As noted herein elsewhere, at the melting temperature approx. 50% hybridised versus unhybridised forms are present. Thus, at temperatures higher than the melting temperature some hybridisation will typically still occur. Thus, a temperature slightly higher than the melting temperature, e.g. up to 2° C. higher can be used.

The difference in affinity, and hence epigenetic status such as methylation may be detected using various different methods. Very simply, the melting temperature between the oligonucleotide comprising an anchor sequence and the target nucleic acid sequence may be determined, and the epigenetic status can be determined on this basis.

Preferably, the methods comprise an amplification step, wherein said amplification is designed in a manner so that amplification only takes place when the NOI is methylated or alternatively that amplification only takes place when the NOI is not methylated. This can be achieved by designing an assay comprising one or more steps using a temperature allowing annealing of the oligonucleotide comprising anchor sequence to the methylated target nucleic acid, but which does not allow annealing of said oligonucleotide to unmethylated target sequence.

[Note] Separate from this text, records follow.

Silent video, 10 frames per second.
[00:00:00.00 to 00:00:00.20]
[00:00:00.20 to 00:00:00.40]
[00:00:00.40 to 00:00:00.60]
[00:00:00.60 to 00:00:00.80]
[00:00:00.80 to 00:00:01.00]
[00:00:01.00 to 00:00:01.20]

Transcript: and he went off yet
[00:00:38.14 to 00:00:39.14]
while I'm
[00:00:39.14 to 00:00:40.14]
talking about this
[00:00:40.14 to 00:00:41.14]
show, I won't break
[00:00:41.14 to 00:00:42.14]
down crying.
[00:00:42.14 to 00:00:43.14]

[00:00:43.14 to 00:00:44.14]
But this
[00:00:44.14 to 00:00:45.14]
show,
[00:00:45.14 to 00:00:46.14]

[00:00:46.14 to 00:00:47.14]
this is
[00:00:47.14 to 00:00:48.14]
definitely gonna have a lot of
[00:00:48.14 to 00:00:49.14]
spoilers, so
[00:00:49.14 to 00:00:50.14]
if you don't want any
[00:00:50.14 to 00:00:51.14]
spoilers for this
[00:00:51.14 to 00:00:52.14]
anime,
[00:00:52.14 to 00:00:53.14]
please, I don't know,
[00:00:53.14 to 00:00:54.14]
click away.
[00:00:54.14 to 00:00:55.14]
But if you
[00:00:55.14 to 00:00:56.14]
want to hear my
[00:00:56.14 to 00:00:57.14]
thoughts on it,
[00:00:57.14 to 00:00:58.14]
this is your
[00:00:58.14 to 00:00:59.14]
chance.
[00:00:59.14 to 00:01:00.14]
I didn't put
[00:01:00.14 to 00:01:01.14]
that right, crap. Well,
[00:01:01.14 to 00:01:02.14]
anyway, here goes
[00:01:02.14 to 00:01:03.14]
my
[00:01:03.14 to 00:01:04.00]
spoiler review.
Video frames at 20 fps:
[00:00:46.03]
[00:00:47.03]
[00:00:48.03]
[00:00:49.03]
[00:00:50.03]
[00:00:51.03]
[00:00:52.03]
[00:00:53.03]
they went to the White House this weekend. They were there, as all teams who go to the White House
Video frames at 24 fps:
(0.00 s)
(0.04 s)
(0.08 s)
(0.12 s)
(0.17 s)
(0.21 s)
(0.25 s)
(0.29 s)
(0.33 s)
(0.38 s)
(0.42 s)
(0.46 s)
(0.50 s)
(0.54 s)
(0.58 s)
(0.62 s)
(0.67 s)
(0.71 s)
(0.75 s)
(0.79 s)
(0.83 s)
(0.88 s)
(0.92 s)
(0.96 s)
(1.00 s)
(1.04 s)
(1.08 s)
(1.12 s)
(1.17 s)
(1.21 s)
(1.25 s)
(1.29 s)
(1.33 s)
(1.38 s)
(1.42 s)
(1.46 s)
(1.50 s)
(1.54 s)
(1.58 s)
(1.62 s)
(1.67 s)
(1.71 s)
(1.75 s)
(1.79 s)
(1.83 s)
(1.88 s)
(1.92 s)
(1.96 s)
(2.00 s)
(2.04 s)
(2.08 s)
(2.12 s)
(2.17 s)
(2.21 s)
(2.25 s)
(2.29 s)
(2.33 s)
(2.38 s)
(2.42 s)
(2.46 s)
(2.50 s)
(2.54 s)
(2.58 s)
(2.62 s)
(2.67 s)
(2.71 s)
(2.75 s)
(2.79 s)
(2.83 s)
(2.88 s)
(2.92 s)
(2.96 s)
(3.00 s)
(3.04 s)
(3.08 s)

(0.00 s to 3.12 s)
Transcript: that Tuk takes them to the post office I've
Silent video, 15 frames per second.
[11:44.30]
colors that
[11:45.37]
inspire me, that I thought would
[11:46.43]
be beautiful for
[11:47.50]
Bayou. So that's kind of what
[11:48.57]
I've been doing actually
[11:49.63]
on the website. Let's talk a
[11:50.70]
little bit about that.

Preferred methods are PCR based methods and in particular any of the PCR based methods described herein below in the section “PCR”.

As explained herein above one advantage of the methods of the invention is that the methods do not require a pre-treatment of the target nucleic acid to convert unmethylated or methylated nucleotides to detectable moieties, such as bisulfite conversion, restriction enzyme digestion or TET enzymatic conversion.